## REQUIRED WORK
Only the pictures should be left out; repeat the rest of the data exactly.

## RECORDS TO PROCESS

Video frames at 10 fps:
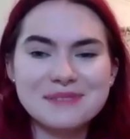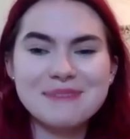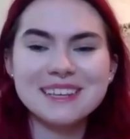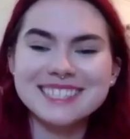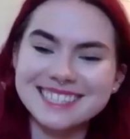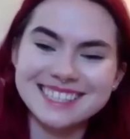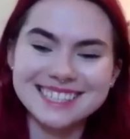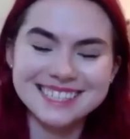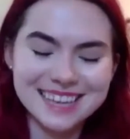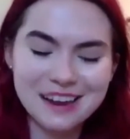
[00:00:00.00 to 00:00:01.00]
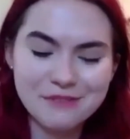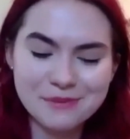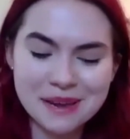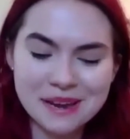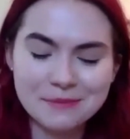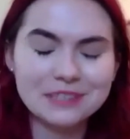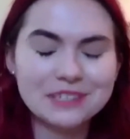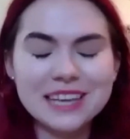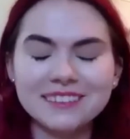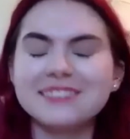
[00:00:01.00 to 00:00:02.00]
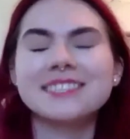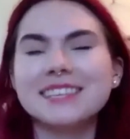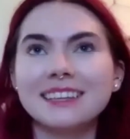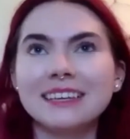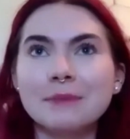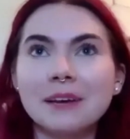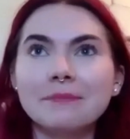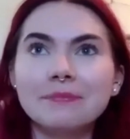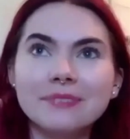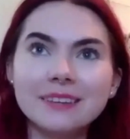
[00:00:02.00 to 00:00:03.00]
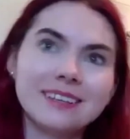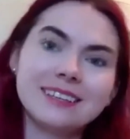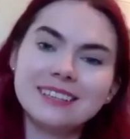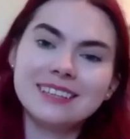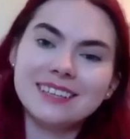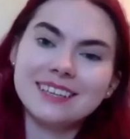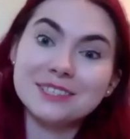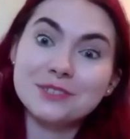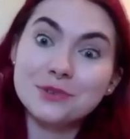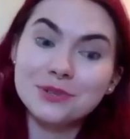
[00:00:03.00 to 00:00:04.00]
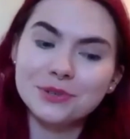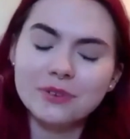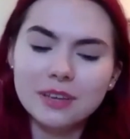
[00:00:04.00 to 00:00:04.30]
best decisions I ever made, which sounds silly, but it's true.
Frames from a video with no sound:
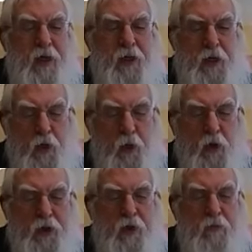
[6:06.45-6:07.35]
and he
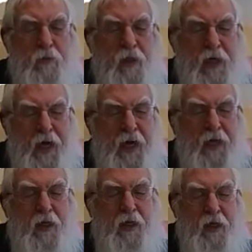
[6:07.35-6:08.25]
called him
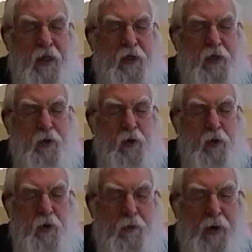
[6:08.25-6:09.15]
Kael Elokei,
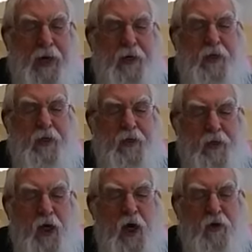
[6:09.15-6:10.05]
so the Almighty
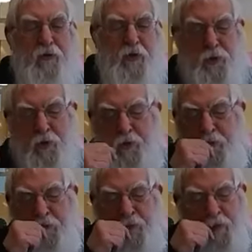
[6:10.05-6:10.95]
is God of Israel.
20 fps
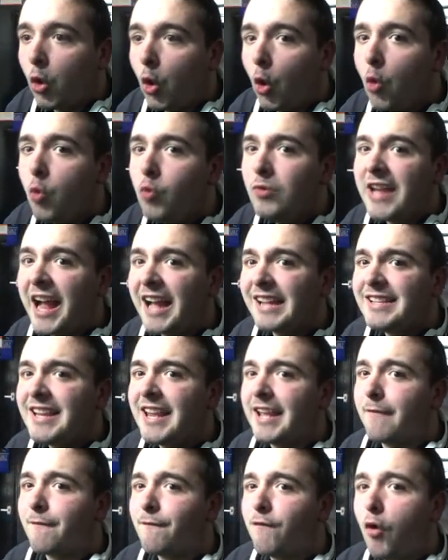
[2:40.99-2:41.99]
Ooh,
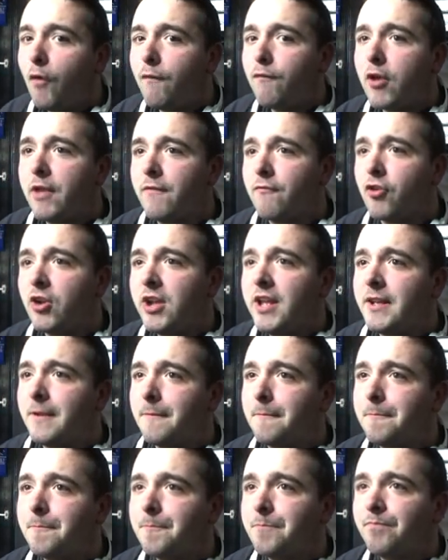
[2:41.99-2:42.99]
daddy, 4-3-3.
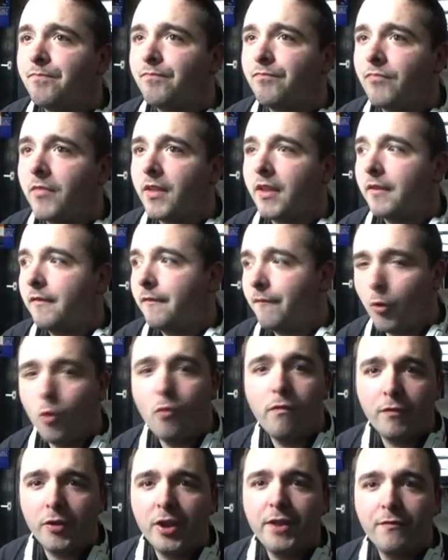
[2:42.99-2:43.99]

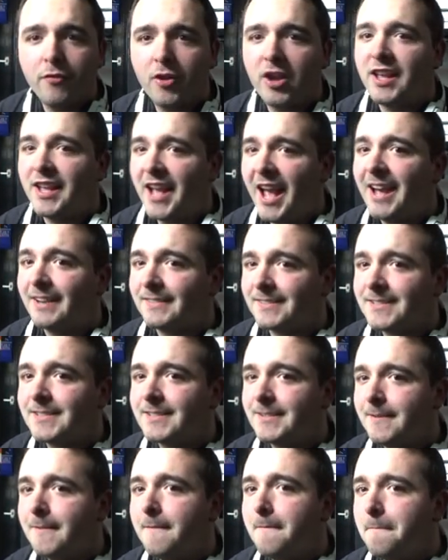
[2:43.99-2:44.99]
4-3-3,
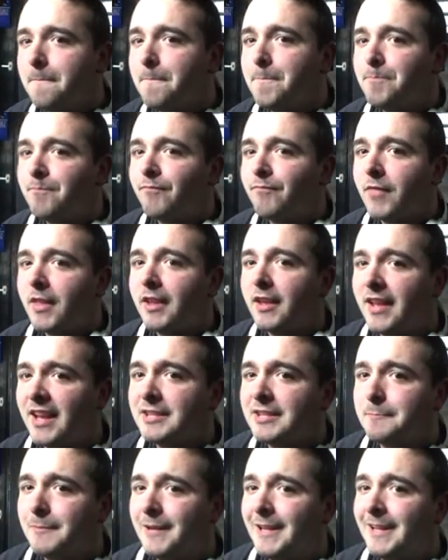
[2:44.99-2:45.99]
yes.
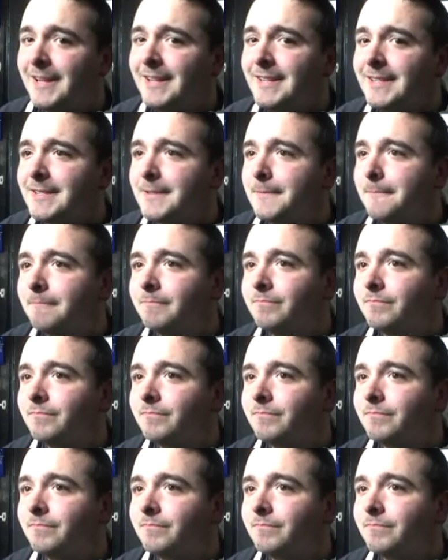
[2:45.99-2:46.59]
Yes, please.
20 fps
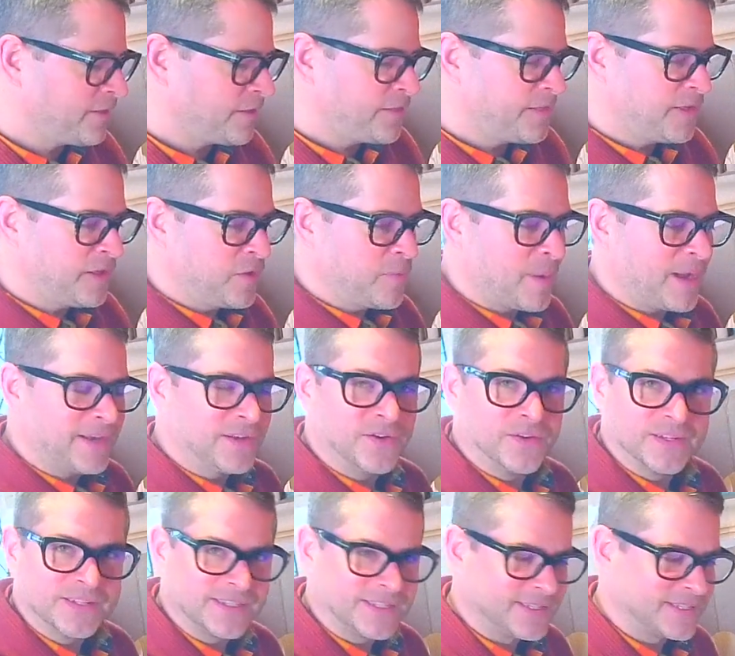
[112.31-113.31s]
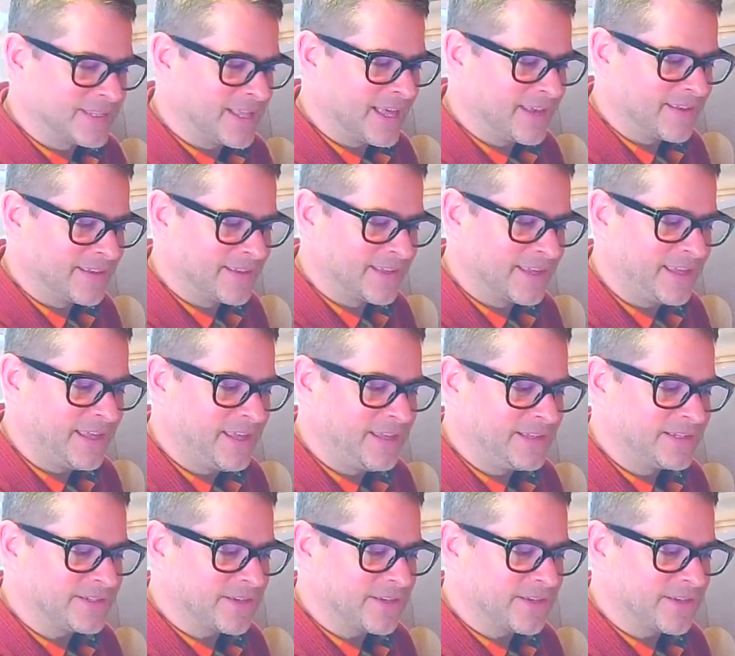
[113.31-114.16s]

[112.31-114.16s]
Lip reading: thing you might notice is that the keys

## FINISHED TASK
Video frames at 10 fps:
[00:00:00.00 to 00:00:01.00]
[00:00:01.00 to 00:00:02.00]
[00:00:02.00 to 00:00:03.00]
[00:00:03.00 to 00:00:04.00]
[00:00:04.00 to 00:00:04.30]
best decisions I ever made, which sounds silly, but it's true.
Frames from a video with no sound:
[6:06.45-6:07.35]
and he
[6:07.35-6:08.25]
called him
[6:08.25-6:09.15]
Kael Elokei,
[6:09.15-6:10.05]
so the Almighty
[6:10.05-6:10.95]
is God of Israel.
20 fps
[2:40.99-2:41.99]
Ooh,
[2:41.99-2:42.99]
daddy, 4-3-3.
[2:42.99-2:43.99]

[2:43.99-2:44.99]
4-3-3,
[2:44.99-2:45.99]
yes.
[2:45.99-2:46.59]
Yes, please.
20 fps
[112.31-113.31s]
[113.31-114.16s]

[112.31-114.16s]
Lip reading: thing you might notice is that the keys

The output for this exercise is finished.